AMP, AustralianSuper, Commonwealth Super Corp, Aware Super, and Australian Retirement Trust overstated their level of “effective engagement” with fossil fuel companies, according to a new report which accuses the super funds of greenwashing.
Greenwashing, where major companies mislead consumers and investors about their efforts to combat climate change, has become an increasingly important issue over the past months.
ASIC, the corporate watchdog, is currently prosecuting Mercer Super over its claims about sustainable investment options after announcing last year it was seeking to crack down on companies misrepresenting their green credentials.
Some super funds partially, or wholly, rely on the concept of active ownership to meet their sustainability goals.

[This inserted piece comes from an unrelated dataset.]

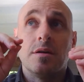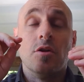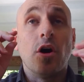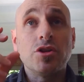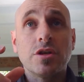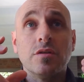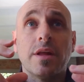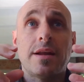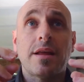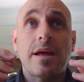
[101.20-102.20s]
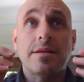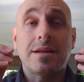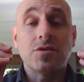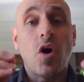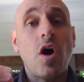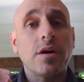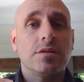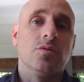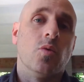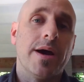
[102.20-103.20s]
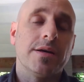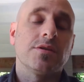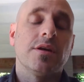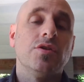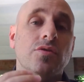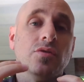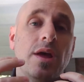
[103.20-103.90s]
logical and targeted way, so that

This refers to the practice of exerting influence over businesses they invest in to reduce emissions and counting those reductions as part of the funds’ own effort to cut carbon output.
In its report, published Wednesday, Market Forces alleges the five major super funds overstate their sustainability to retirement savers by claiming they support net-zero goals, but then failing to exercise their voting muscle to force fossil fuel companies to clean up their operations.
Brett Morgan, report author and Superannuation Funds Campaigner, said the report exposes the super funds for “failing to hold the most climate-damaging companies to account over their fossil fuel expansion plans.”
“There’s an appalling gap between climate commitments and real action by our biggest super funds and this is a slap in the face for members who deserve a safe future to retire into,” he said.
Market Forces says all five funds are relying on active ownership to meet their own climate targets.
It says that by not meeting a certain level of engagement with management of the companies they invest in the funds are exposing themselves to the possibility of legal action from ASIC or investors.
However, Market Forces did not specify what level of engagement it would consider satisfactory to prevent legal jeopardy.
AusSuper had more than 400 direct meetings with ASX300 companies last financial year, with climate change a key topic discussed at more than half.
Super funds commonly invest in fossil fuel companies despite their sustainability goals as they seek to generate the best possible return for members. Santos and Woodside, two of Australia’s biggest oil and gas producers, are listed as recipients of investment from the funds.
The involvement of the two fossil fuel giants was highlighted extensively by Mr Morgan who accused super funds of failing to bring the “climate-wrecking” companies into line.
He drew attention to the funds’ voting records on so called “crucial” climate-related shareholder resolutions and lashed them for supporting the companies’ “utterly inadequate climate plans” last year.
“Funds must step up to prevent fossil fuel expansion, and divest from companies that fail to respond,” he said.
“Too many super funds have their heads buried in the sand on meaningful climate action.”